The Jungle Pyramid
- Author: Franklin W. Dixon
- Language: English
- Series: Hardy Boys
- Genre: Detective, mystery
- Publisher: Grosset & Dunlap
- Publication date: 1977
- Publication place: United States
- Media type: Print (hardback & paperback)
- Pages: 180 pp
- ISBN: 0-448-08956-4
- OCLC: 2746108
- LC Class: PZ7.D644 Ju
- Preceded by: The Witchmaster's Key
- Followed by: The Firebird Rocket

= The Jungle Pyramid =

1977 book by Franklin W. Dixon

The Jungle Pyramid is the fifty-sixth volume in the original Hardy Boys series of mystery books for children and teens published by Grosset & Dunlap.
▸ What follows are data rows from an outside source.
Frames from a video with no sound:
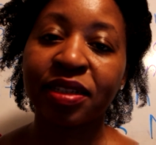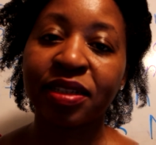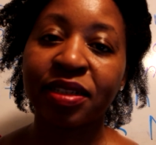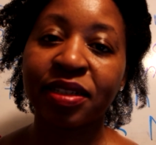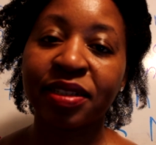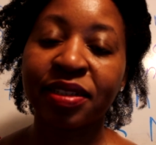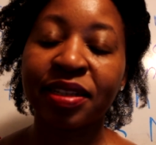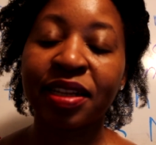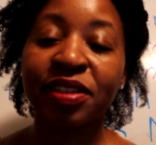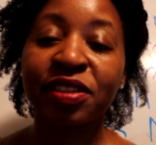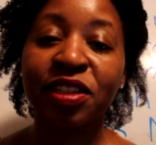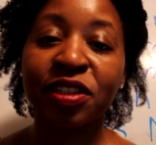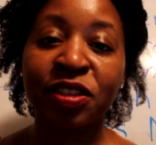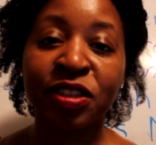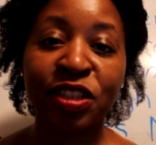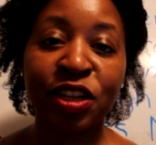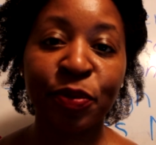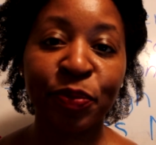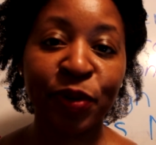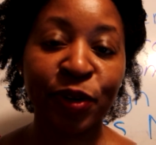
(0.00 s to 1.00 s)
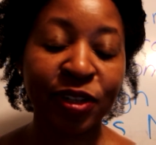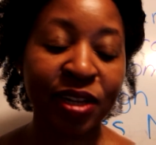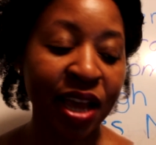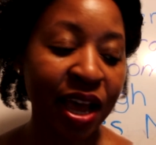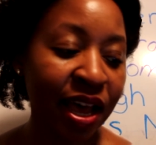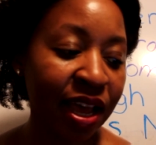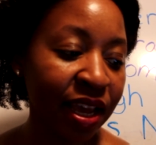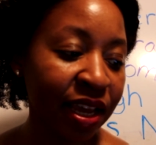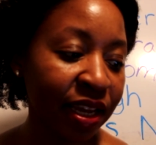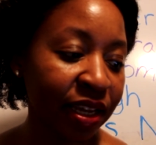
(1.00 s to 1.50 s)
Sentence number
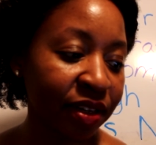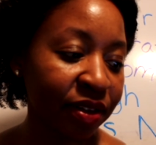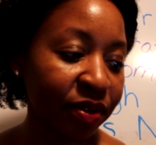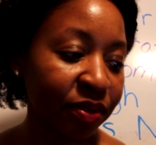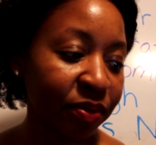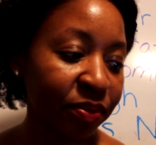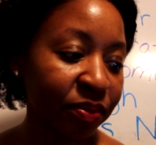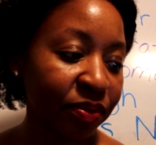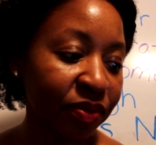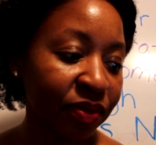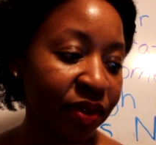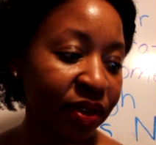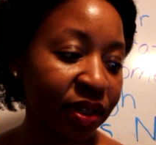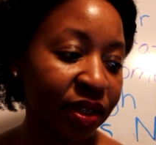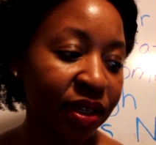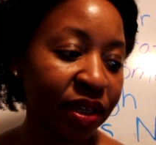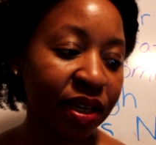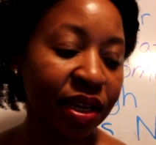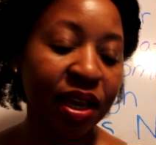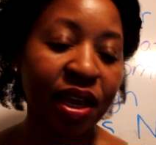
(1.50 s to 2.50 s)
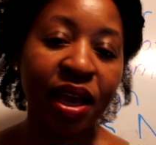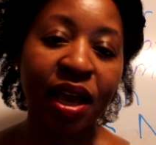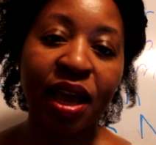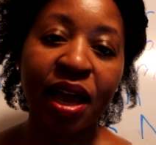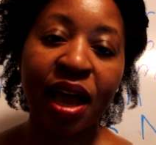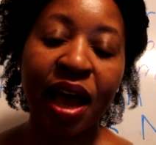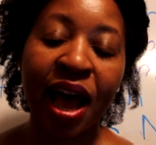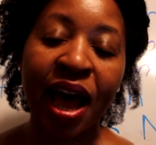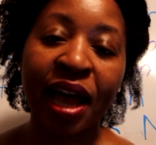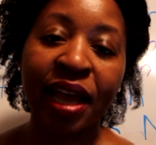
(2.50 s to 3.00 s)
9.
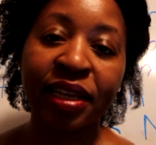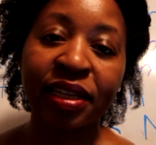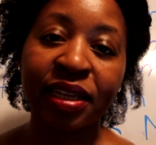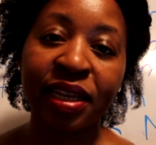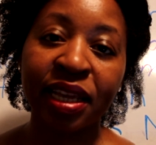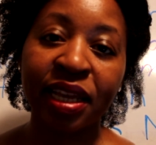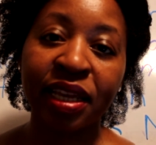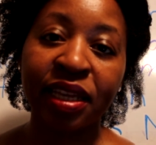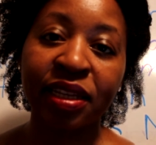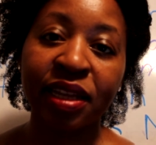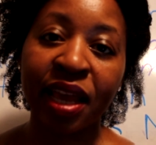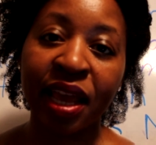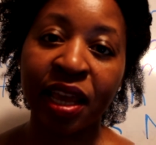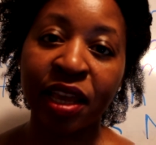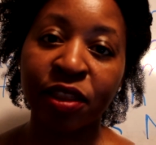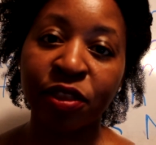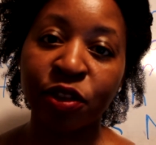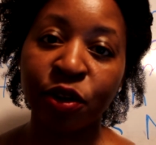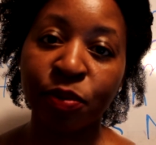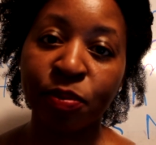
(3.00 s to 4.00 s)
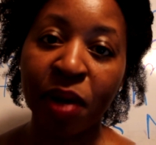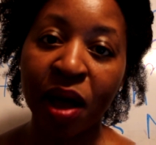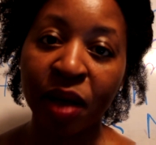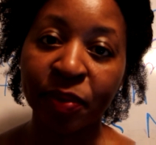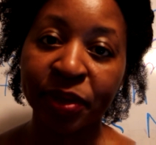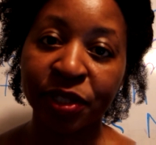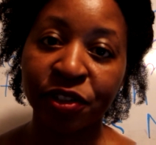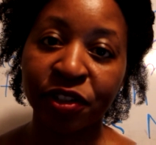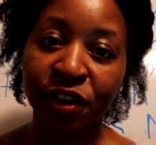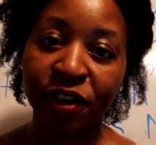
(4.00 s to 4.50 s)
I need a
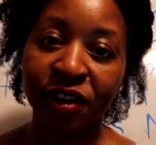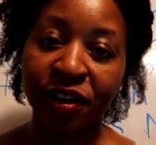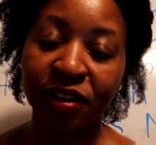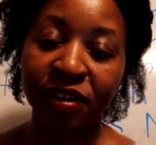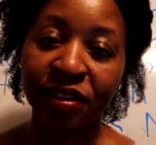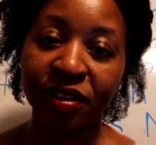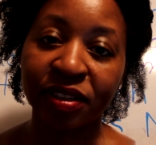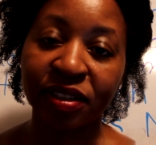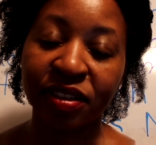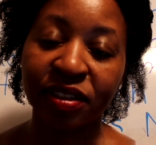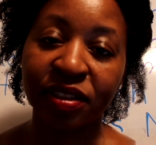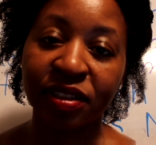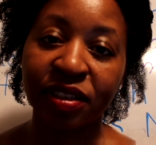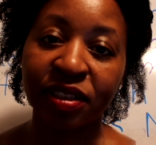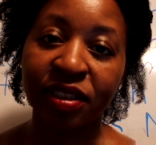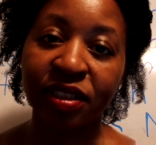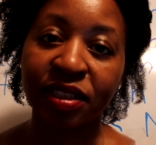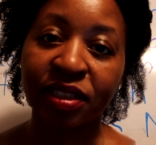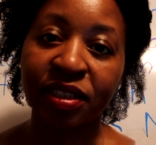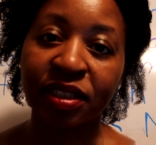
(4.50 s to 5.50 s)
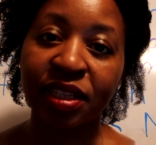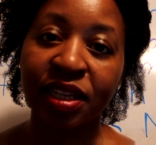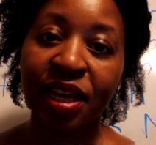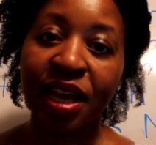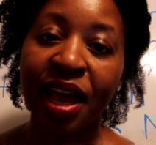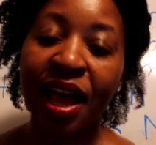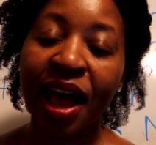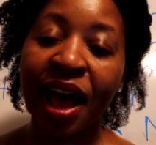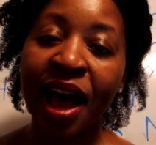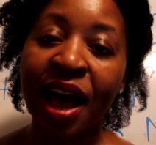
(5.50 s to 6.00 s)
thermometer.
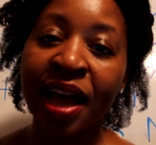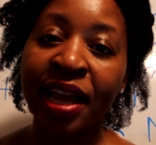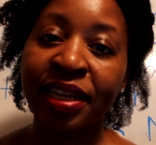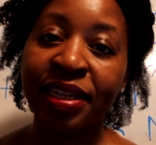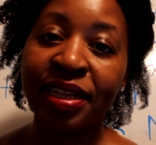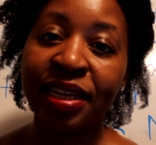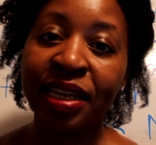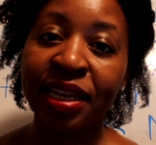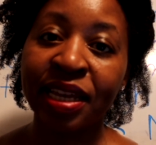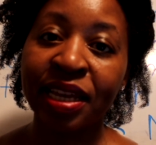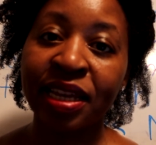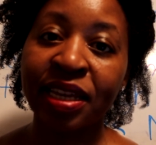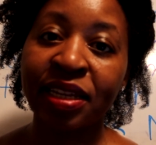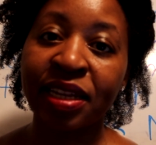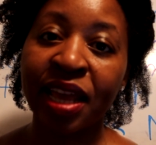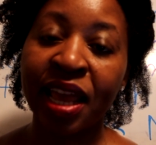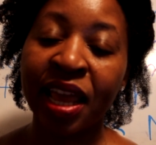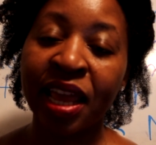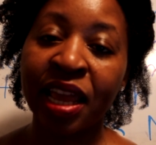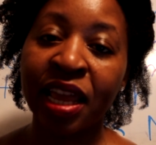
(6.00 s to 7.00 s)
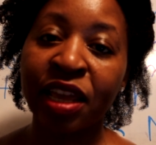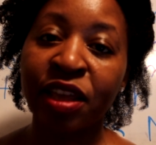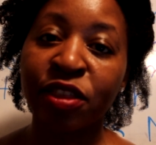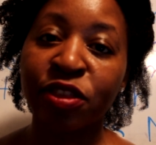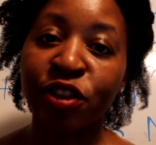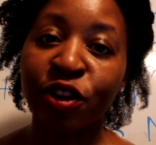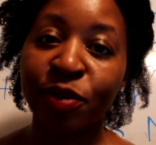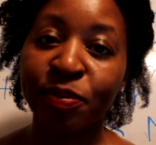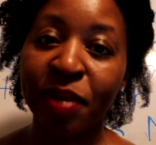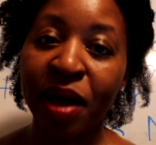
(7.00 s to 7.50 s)
I need a
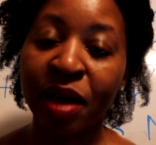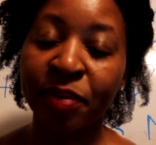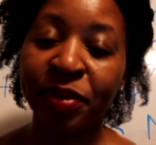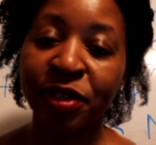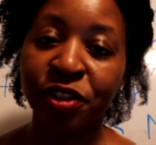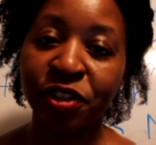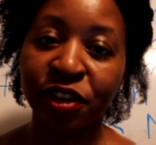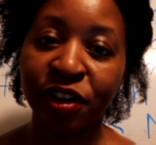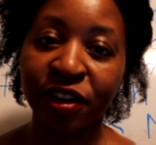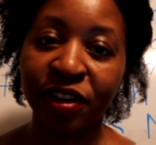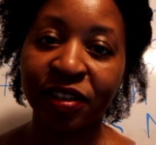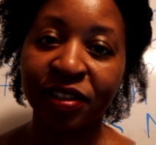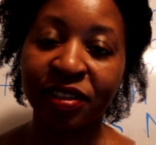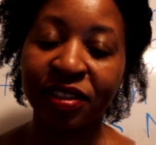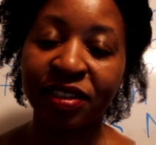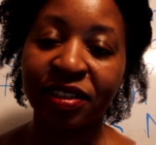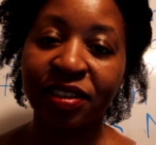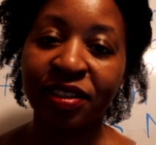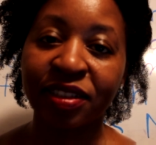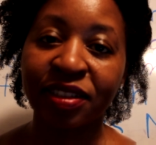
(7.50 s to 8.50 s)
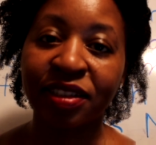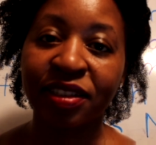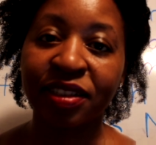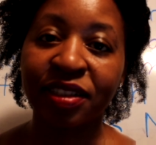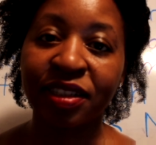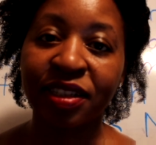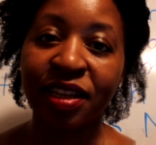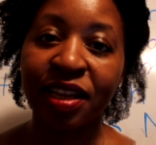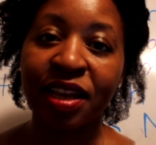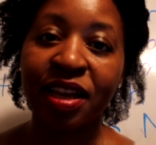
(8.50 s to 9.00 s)
thermometer.
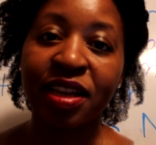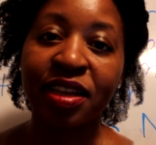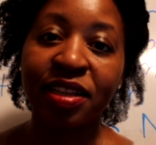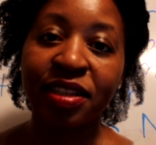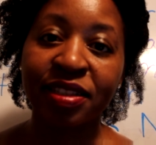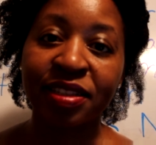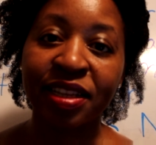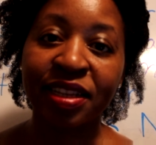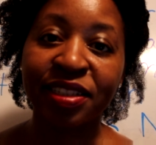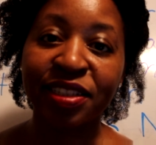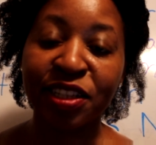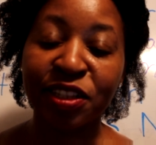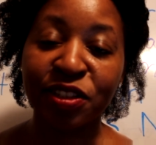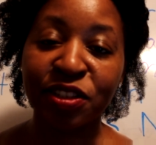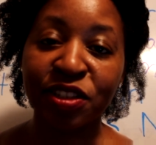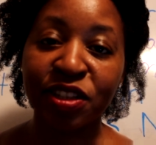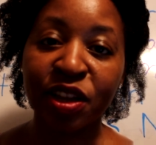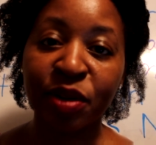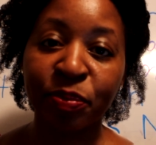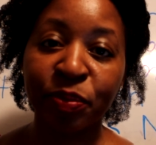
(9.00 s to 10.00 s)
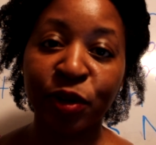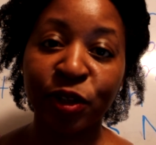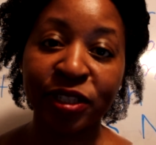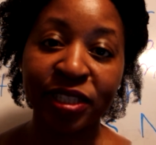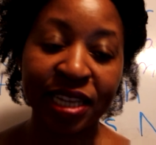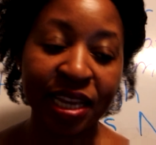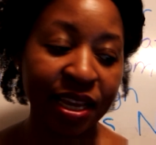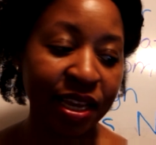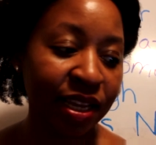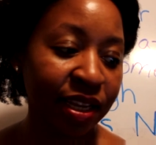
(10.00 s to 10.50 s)
Sentence number
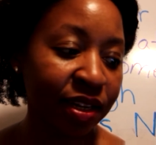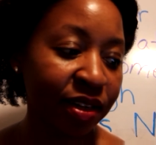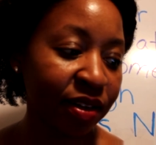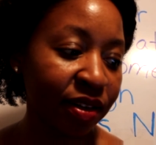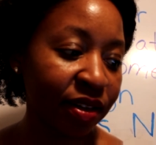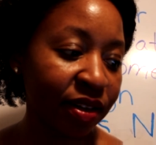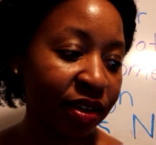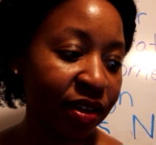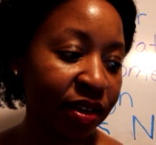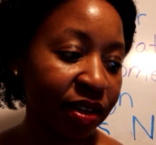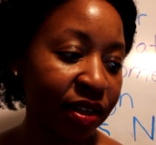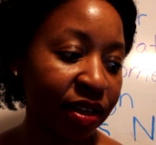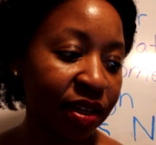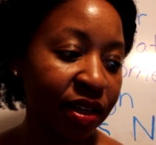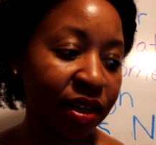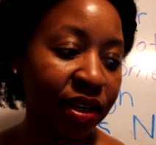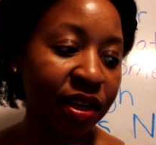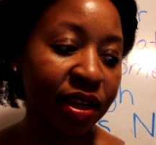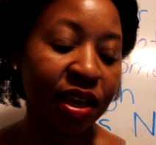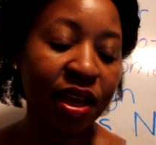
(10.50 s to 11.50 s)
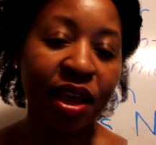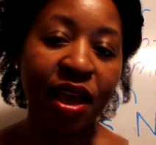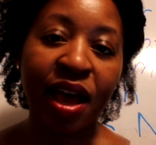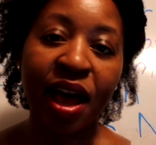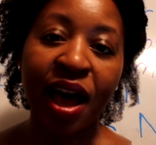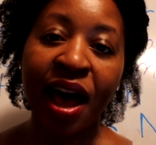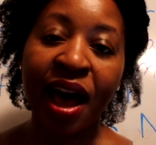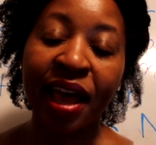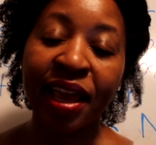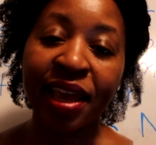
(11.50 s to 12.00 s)
10.
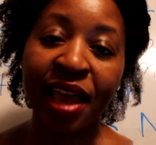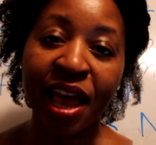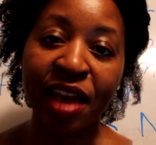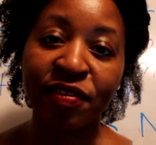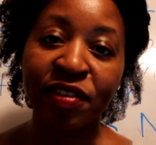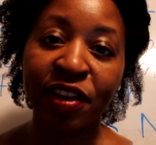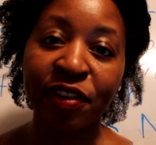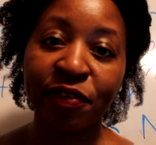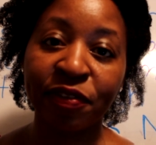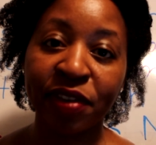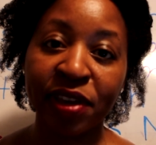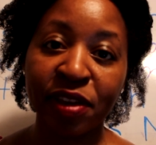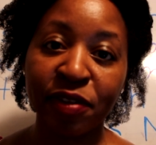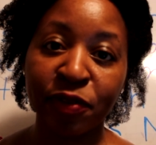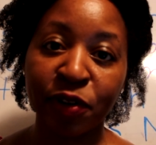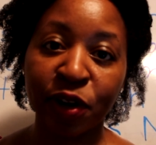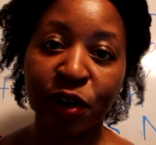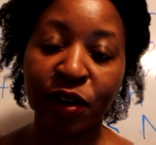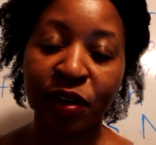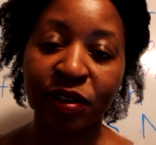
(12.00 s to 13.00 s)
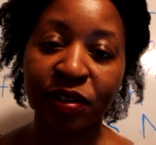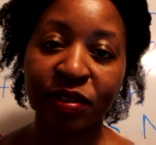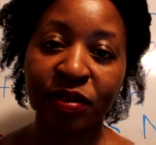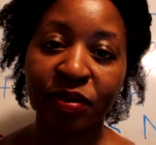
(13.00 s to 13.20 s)
I have a fever.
Written by Vincent Buranelli for the Stratemeyer Syndicate in 1977, it was published under the pseudonym Franklin W. Dixon.

==Plot summary==
Somebody steals gold from the Wakefield Mint without even triggering the alarm. The Hardy Boys must track the gold down. Then the Early Art Museum is robbed of a gold artifact. Their main suspect is a man named Pedro Zemog, who ran out of the museum after the alarm was triggered. A strange note with Zemog's name on it sends them to Zurich, where somebody claims to know about the Wakefield gold theft. Then another note with Zemog's name on it sends the boys to Mexico City, where they discover a pyramid in the jungle. In the pyramid are many gold coins and sculptures. Afterward, the boys discover the gang's hideout and thwart the gang with their father Fenton's help.